Crowds of people turned up to criticise the museums’ continual acceptance of Sackler donations. The family’s pharmaceutical company, Purdue Pharma, is one of the largest manufacturers of Oxycontin, the drug at the crux of the opioid crisis, in the US. Goldin’s organisation is calling for the Sackler family to channel their earnings into the treatment and care of victims of the painkiller addiction.

Despite the Sacklers’ accountability in the drug crisis – and the 200,000 deaths caused by it since 1996 – the Met still has its Sackler Wing, and Guggenheim’s Sackler Centre for Arts Education, a gift from Mortimer Sackler, has kept its original name. The activist collective has condemned the lack of direct action by the art world’s biggest institutions, and has consistently railed against any complicity in various protests and die-ins. 

Goldin and P.A.I.N (Prescription Addiction Intervention Now) have been pressing institutions to boycott the Sackler name since the collective’s inception in January 2018, which came alongside Goldin’s public admission of her personal struggle with opioid addiction. In a heartfelt letter, she details her experience with the drug, claiming to have “narrowly escaped.”

Saturday’s protest kicked off in the Guggenheim lobby, where a die-in was staged, banners were erected and fake prescriptions were scattered. Later, on the steps on the Met, the group chanted “Shame on Sackler” and held posters demanding that the targeted institutions “TAKE DOWN THEIR NAME”.

“We’ve been knocking on their doors for a year and not a single museum has denounced the Sacklers, taken down their name, or publicly refused their funding,” Goldin said in an Instagram post. “Time’s up.”

In March 2018, P.A.I.N staged a similar protest in the Met’s Sackler Wing, with a turn-out of around 100 people.
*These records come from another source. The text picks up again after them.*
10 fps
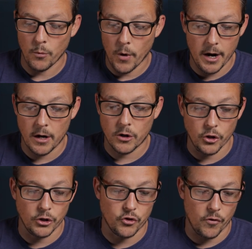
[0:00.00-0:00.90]
wear
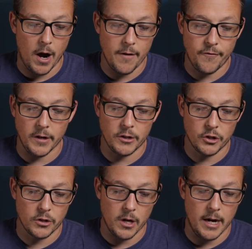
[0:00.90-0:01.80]
good dry
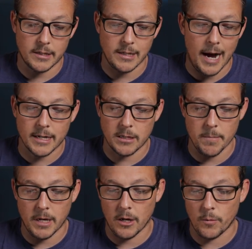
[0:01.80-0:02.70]
fit socks to
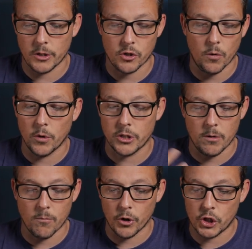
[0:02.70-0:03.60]
begin with, so it wasn't
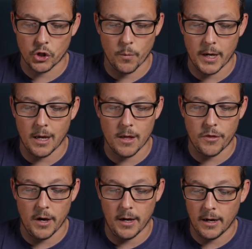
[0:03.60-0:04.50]
a moisture wicking
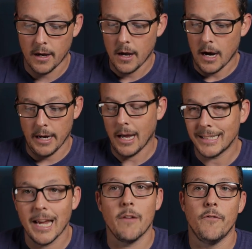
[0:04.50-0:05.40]
thing. I
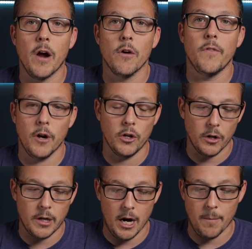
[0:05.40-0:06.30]
take very, very
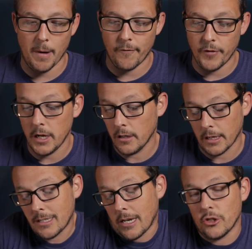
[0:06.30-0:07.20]
good care of my feet.
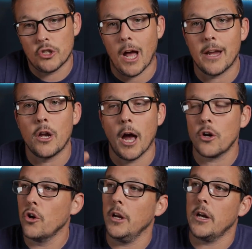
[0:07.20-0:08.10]
Like I said, just I
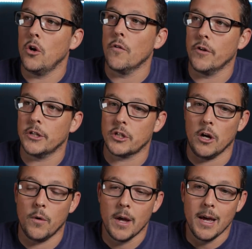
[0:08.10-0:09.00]
couldn't get over it.
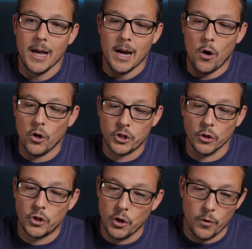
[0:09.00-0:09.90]
So
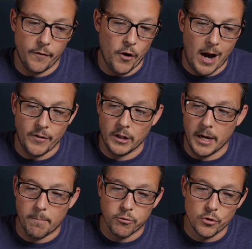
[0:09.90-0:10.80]
also too, if you're having
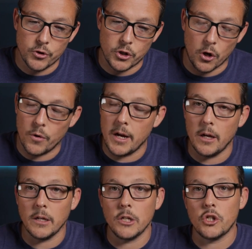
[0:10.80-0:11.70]
like bruised
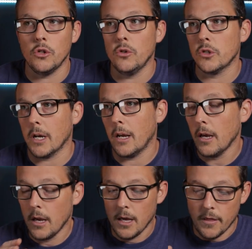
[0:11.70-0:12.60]
toenail issues, like
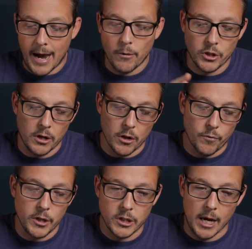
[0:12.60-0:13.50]
that was another
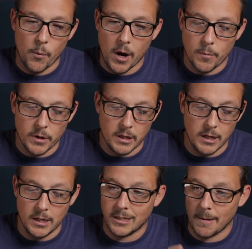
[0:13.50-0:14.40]
reason I went with
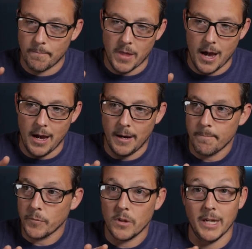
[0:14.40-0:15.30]
these. They
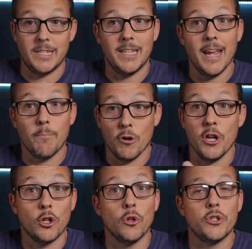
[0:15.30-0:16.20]
stay pretty
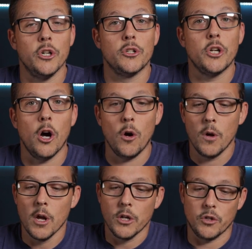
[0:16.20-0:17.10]
close to your
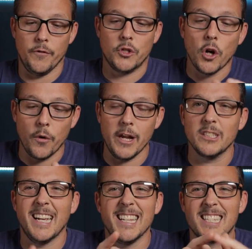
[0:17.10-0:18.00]
toe. So if your toenail
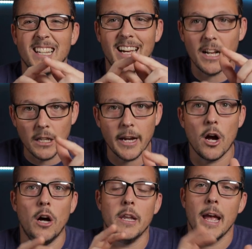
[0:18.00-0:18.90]
tends to like click
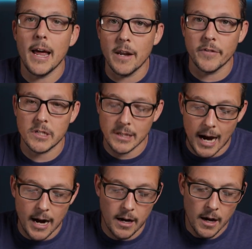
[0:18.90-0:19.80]
on the end of a
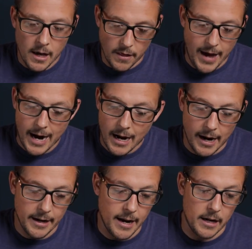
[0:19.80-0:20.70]
sock, that
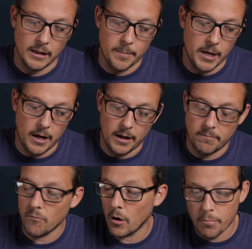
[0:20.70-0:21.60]
kind of got
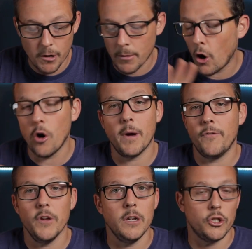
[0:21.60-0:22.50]
eliminated. Pretty much all my
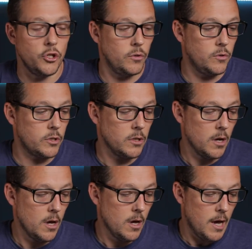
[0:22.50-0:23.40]
feet issues
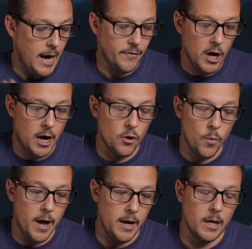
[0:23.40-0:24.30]
have gone
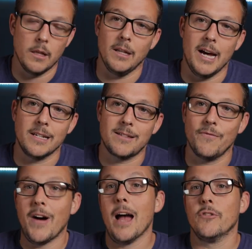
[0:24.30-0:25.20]
away in the last
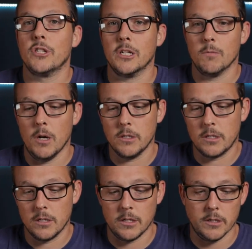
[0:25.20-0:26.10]
5 or 6
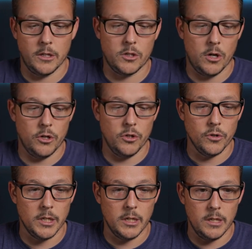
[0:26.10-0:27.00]
months since I started
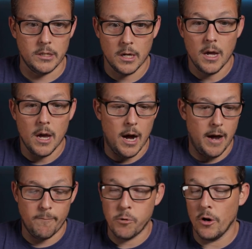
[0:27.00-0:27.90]
using these.
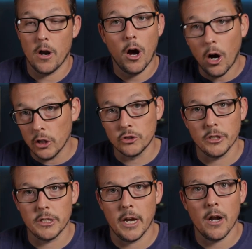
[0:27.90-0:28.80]
I've put
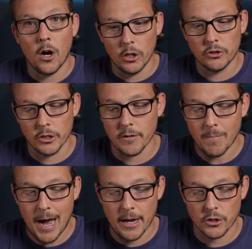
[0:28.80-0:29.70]
hundreds and hundreds of
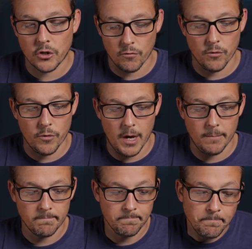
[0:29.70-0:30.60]
miles through
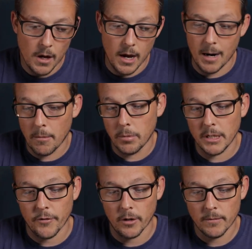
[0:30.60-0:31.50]
them, and I'm a
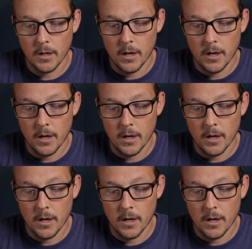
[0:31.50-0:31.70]
believer.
Last month, the Met issued a statement insisting that its relationship with the Sackler family predates the crisis, saying “The family is a large extended group and their support of the Met began decades before the opioid crisis. The Met is currently engaging in a further review of our detailed gift acceptance policies, and we will have more to report in due course.”

More than 115 people die every day in the United States from opioid overdoses, with approximately 80 per cent of people who are on heroin first using prescription opioids. Between 2016 and 2017, overdoses increased by 30 per cent.